I track my .dotfiles in github and use both tmux and noevim (yes, I switched editor once again), this means i have files in ~/.zshrc, ~/.config/nvim and ~/.config/tmux.. all tracked inplace by the same git repository. To have a look at my setup checkout my GitHub

To use this newfound power…

Lets start versioning all the things. It’s as easy as:

config add .zshrc
config status
config commit -m "adding .zshrc config"
config push

And that is it, you have now added your first file.
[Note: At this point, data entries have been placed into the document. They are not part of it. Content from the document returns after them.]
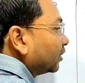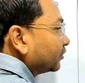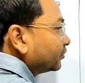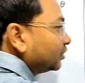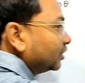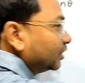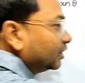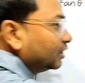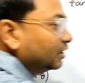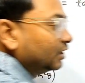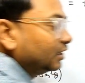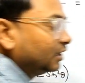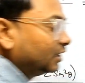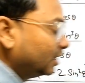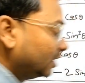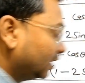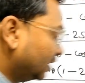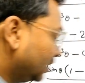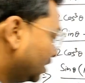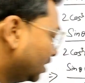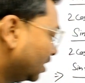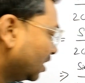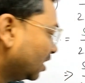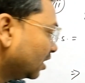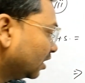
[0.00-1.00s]
माइनस लिख
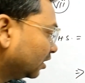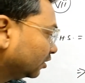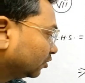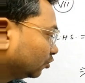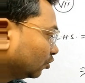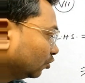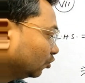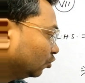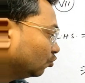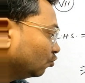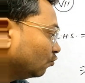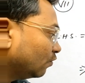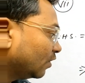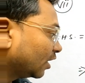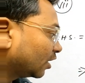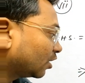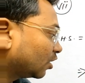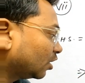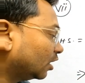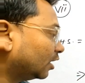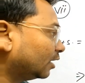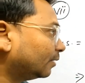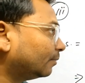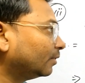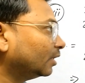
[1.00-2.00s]
दिए तो
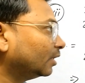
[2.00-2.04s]
दूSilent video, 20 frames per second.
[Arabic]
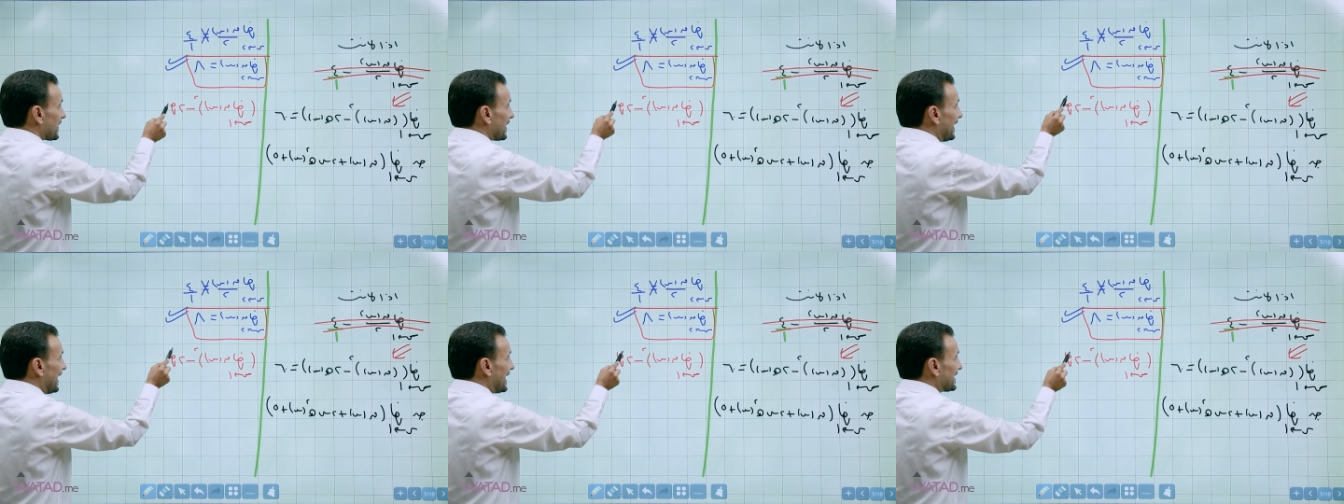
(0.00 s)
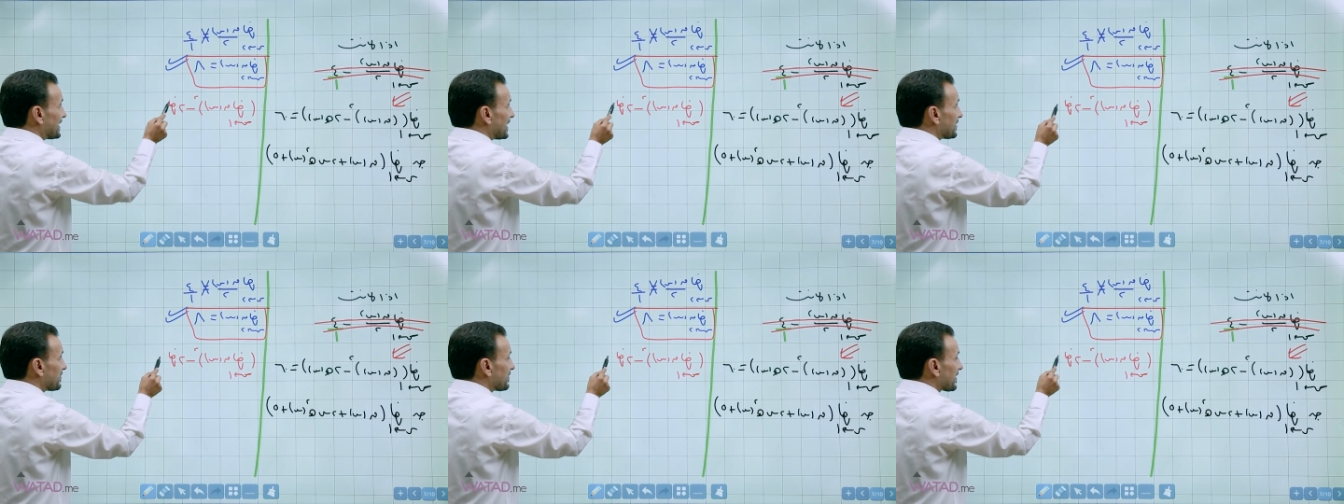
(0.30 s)

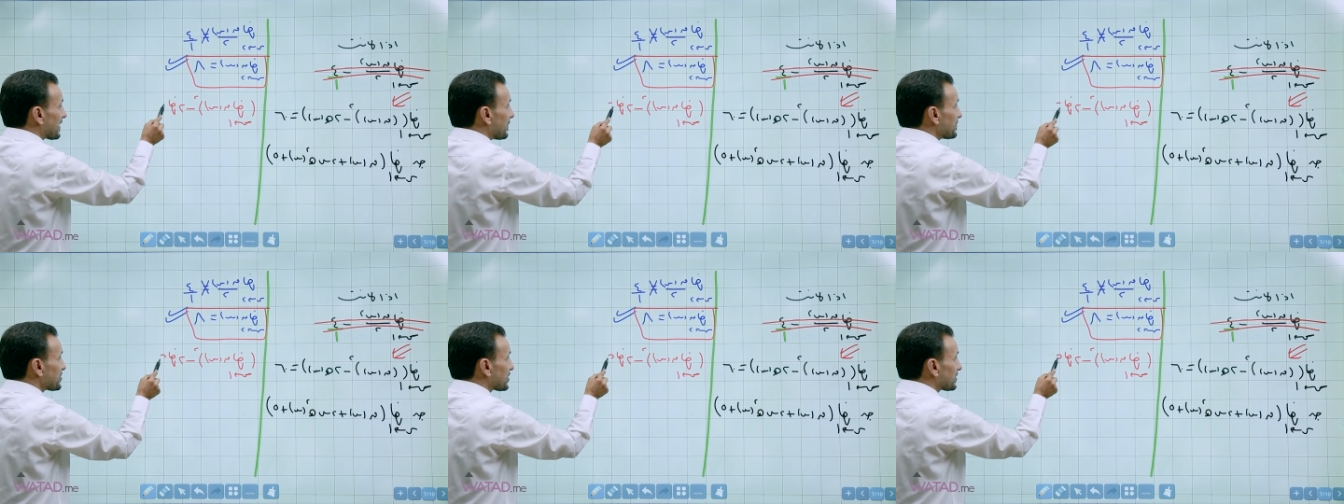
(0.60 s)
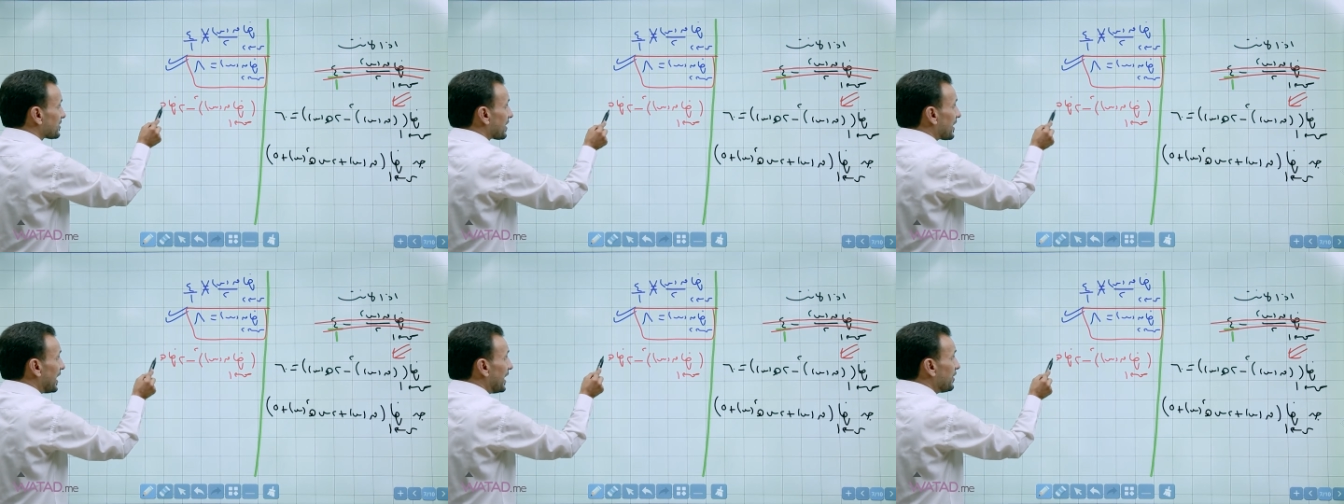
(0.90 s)
عدد في رمز
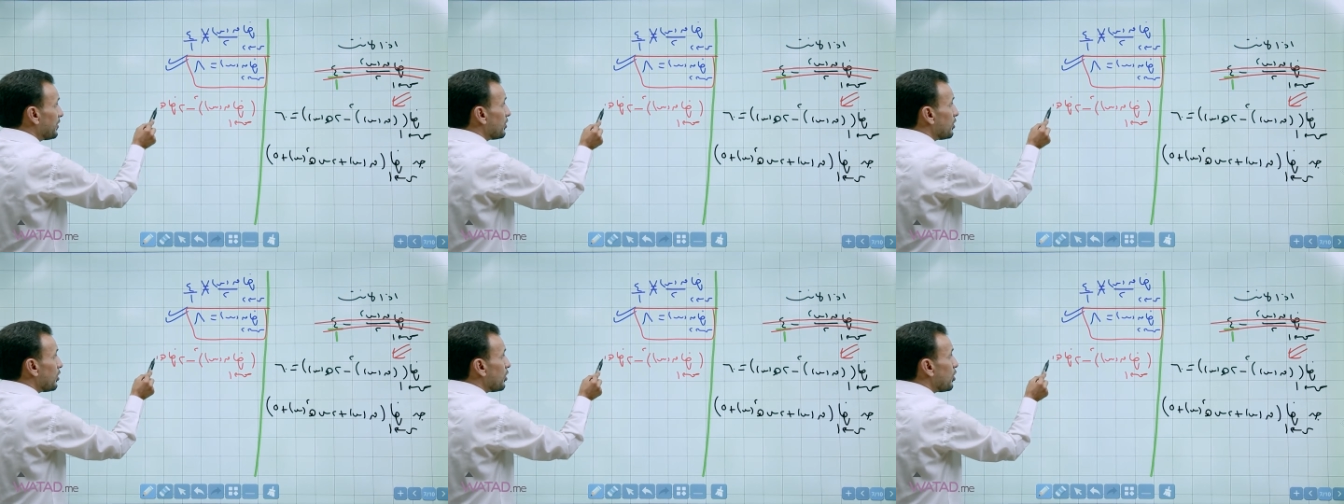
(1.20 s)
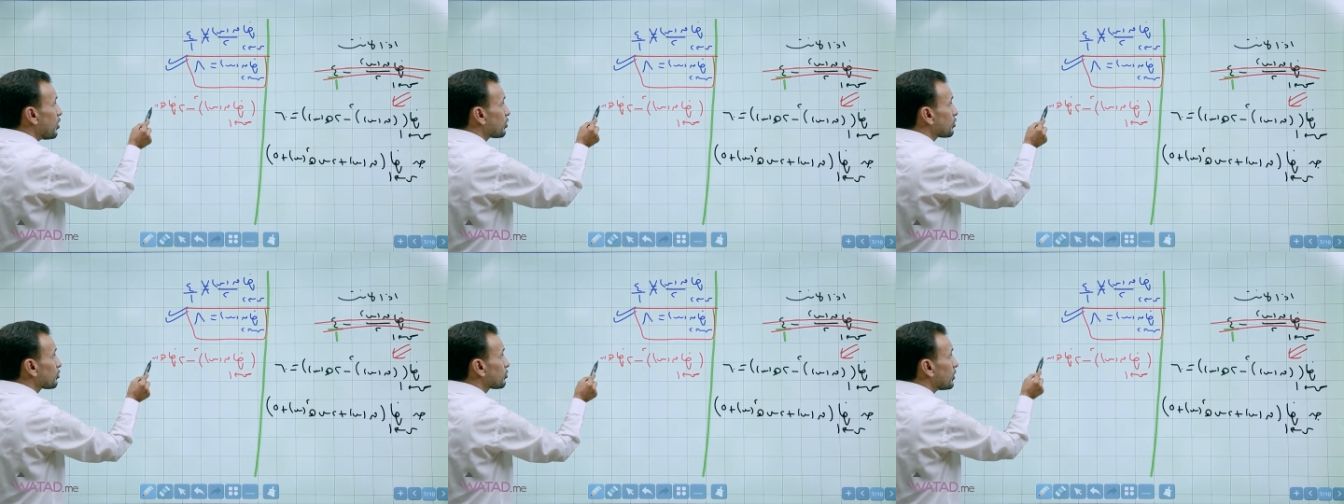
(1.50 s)
اقتران
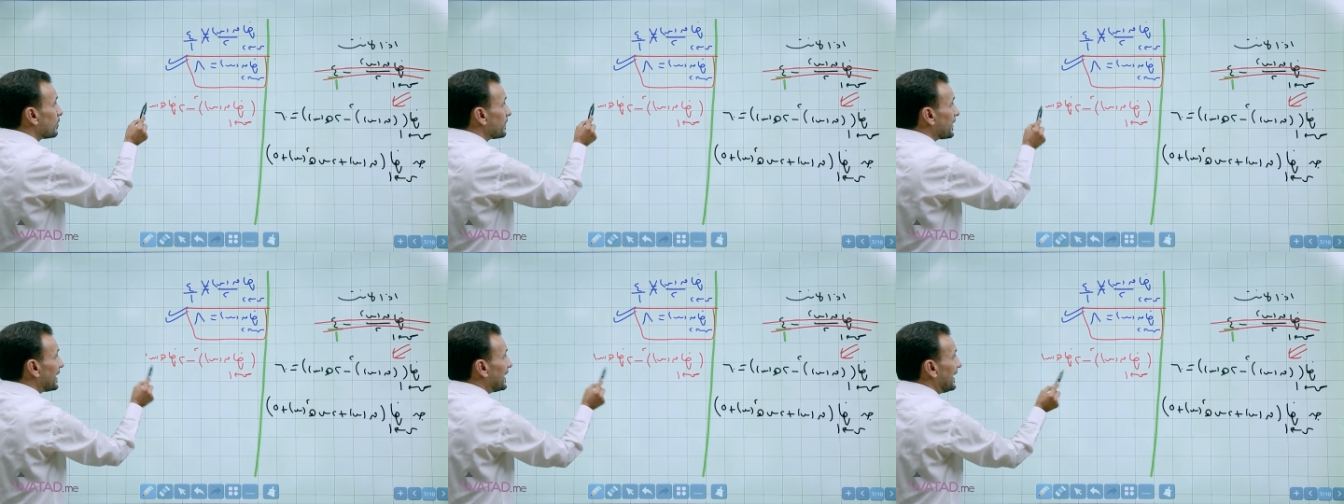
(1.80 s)
اكتب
To manage files in subdirectories you can config add the path to the file or cd into the directory and config add from there.

The astute reader might have noticed that we never added a remote origin, and git will complain when we run config push. So to plase git we create a github repository, copy the repository url and run

config remote add origin <git-repo-url>

Now we can run config push again and see our files added in the repository.

On a new system or fresh install

Now the next time you need to setup your environment on a new system all you need to do is

alias config='/usr/bin/git --git-dir=$HOME/.cfg/ --work-tree=$HOME'
echo ".cfg" >> .gitignore
git clone --bare <git-repo-url> $HOME/.cfg
config checkout
# and now make the alias persistent
echo "alias config='/usr/bin/git --git-dir=$HOME/.cfg/ --work-tree=$HOME'" >> $HOME/.zshrc

Git might throw an error since ~/.zshrc might already be present, so just delete or move the files it complains about and do another config checkout.

That’s it you can now have a shared config on multiple computers and add changes to the config from anywhere. You can even do a seperate branches in the git repository for seperate hosts so you could do more specialized configurations for a host that you might not want replicated on all hosts.